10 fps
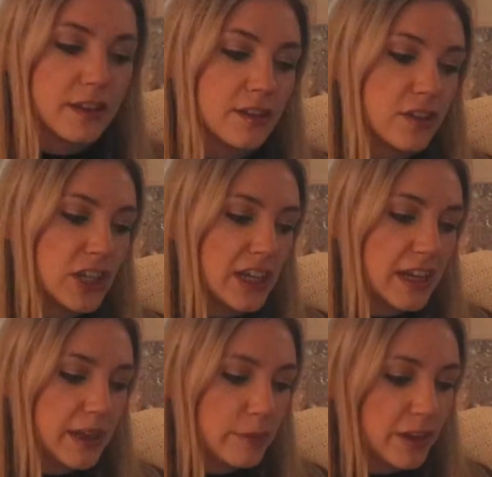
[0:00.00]
So
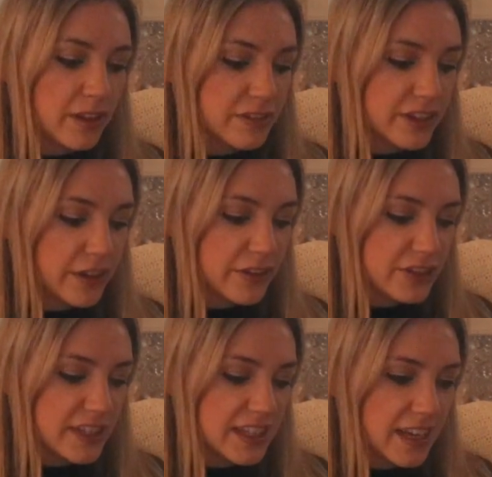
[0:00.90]
she put a little note.
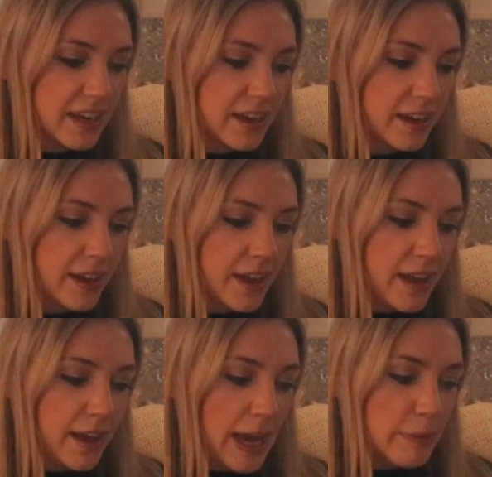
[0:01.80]
She said,
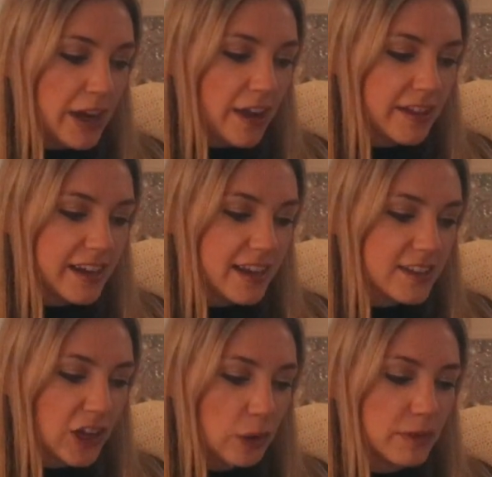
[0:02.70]
"Happy holidays.
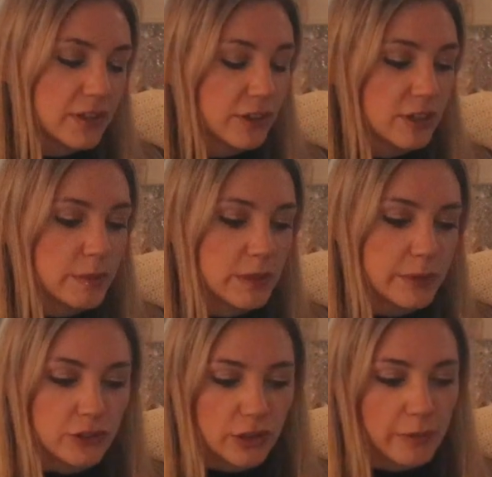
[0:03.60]
I hope this Christmas
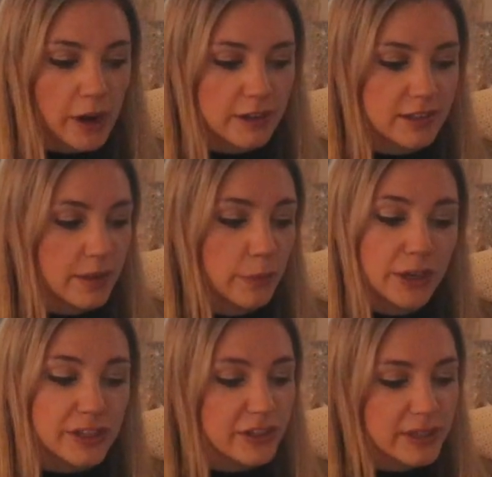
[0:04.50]
mystery box
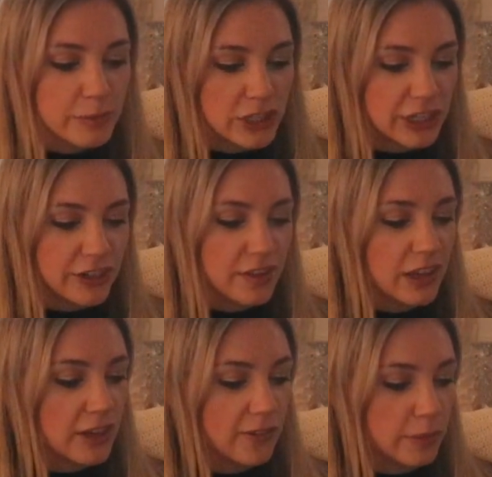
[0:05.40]
brings you some cheer.
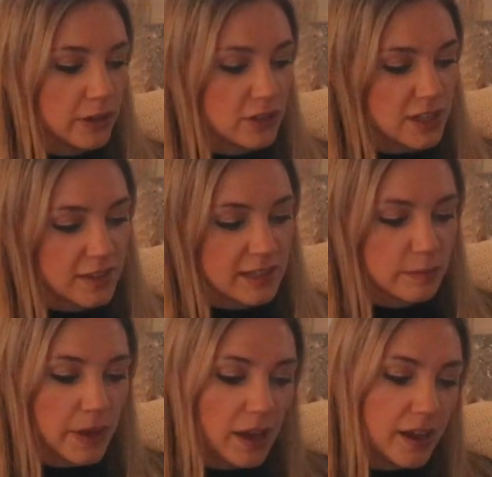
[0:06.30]
Thank you for purchasing this
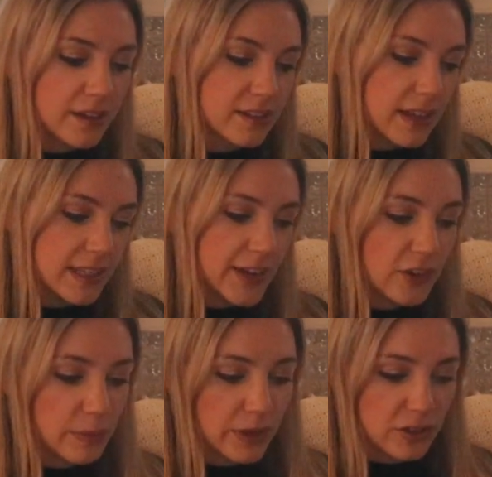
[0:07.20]
box, as
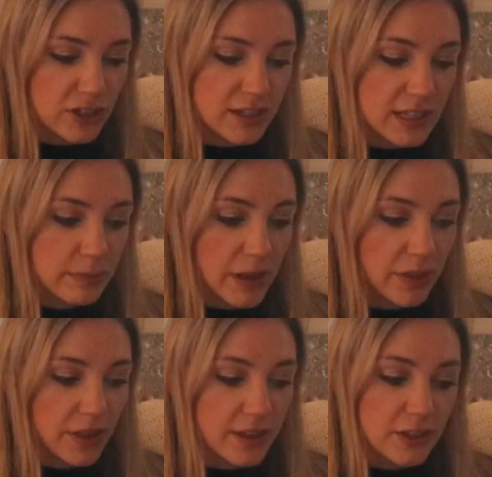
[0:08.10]
every purchase this
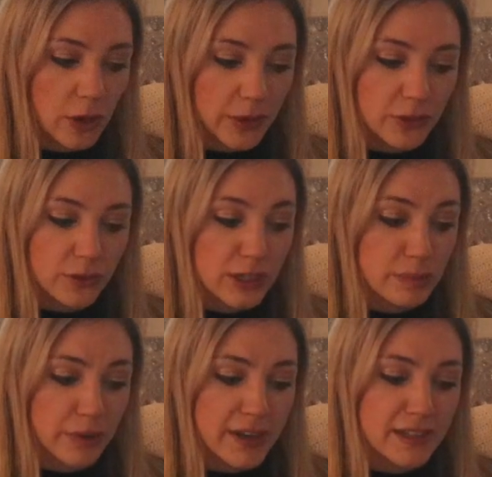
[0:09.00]
month is going towards
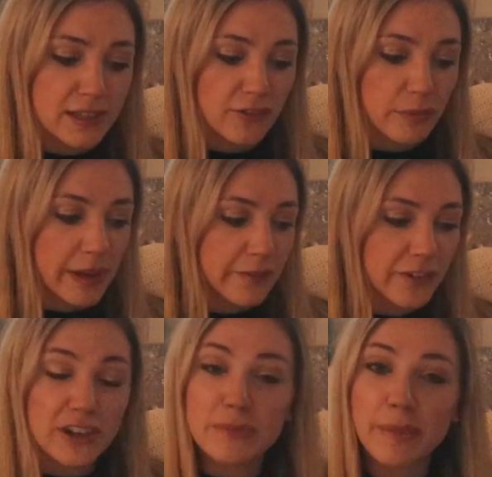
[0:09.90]
presents for my
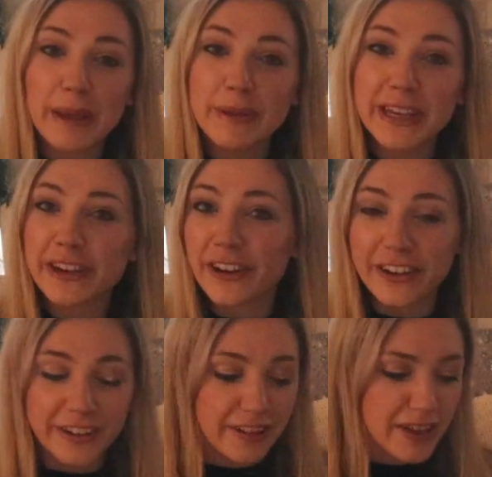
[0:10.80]
first baby
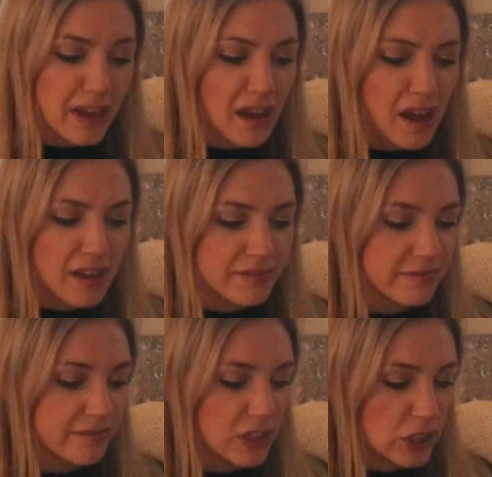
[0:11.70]
girl."
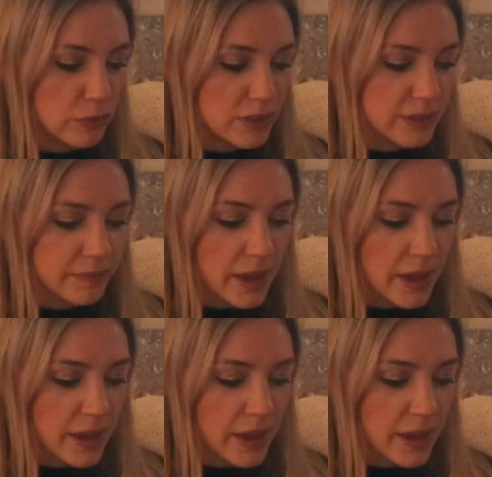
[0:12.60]
Oh, cute.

++++++++

YOUR GOAL
Could you copy each line above exactly as written, minus any pictures?

ANSWER SECTION
10 fps
[0:00.00]
So
[0:00.90]
she put a little note.
[0:01.80]
She said,
[0:02.70]
"Happy holidays.
[0:03.60]
I hope this Christmas
[0:04.50]
mystery box
[0:05.40]
brings you some cheer.
[0:06.30]
Thank you for purchasing this
[0:07.20]
box, as
[0:08.10]
every purchase this
[0:09.00]
month is going towards
[0:09.90]
presents for my
[0:10.80]
first baby
[0:11.70]
girl."
[0:12.60]
Oh, cute.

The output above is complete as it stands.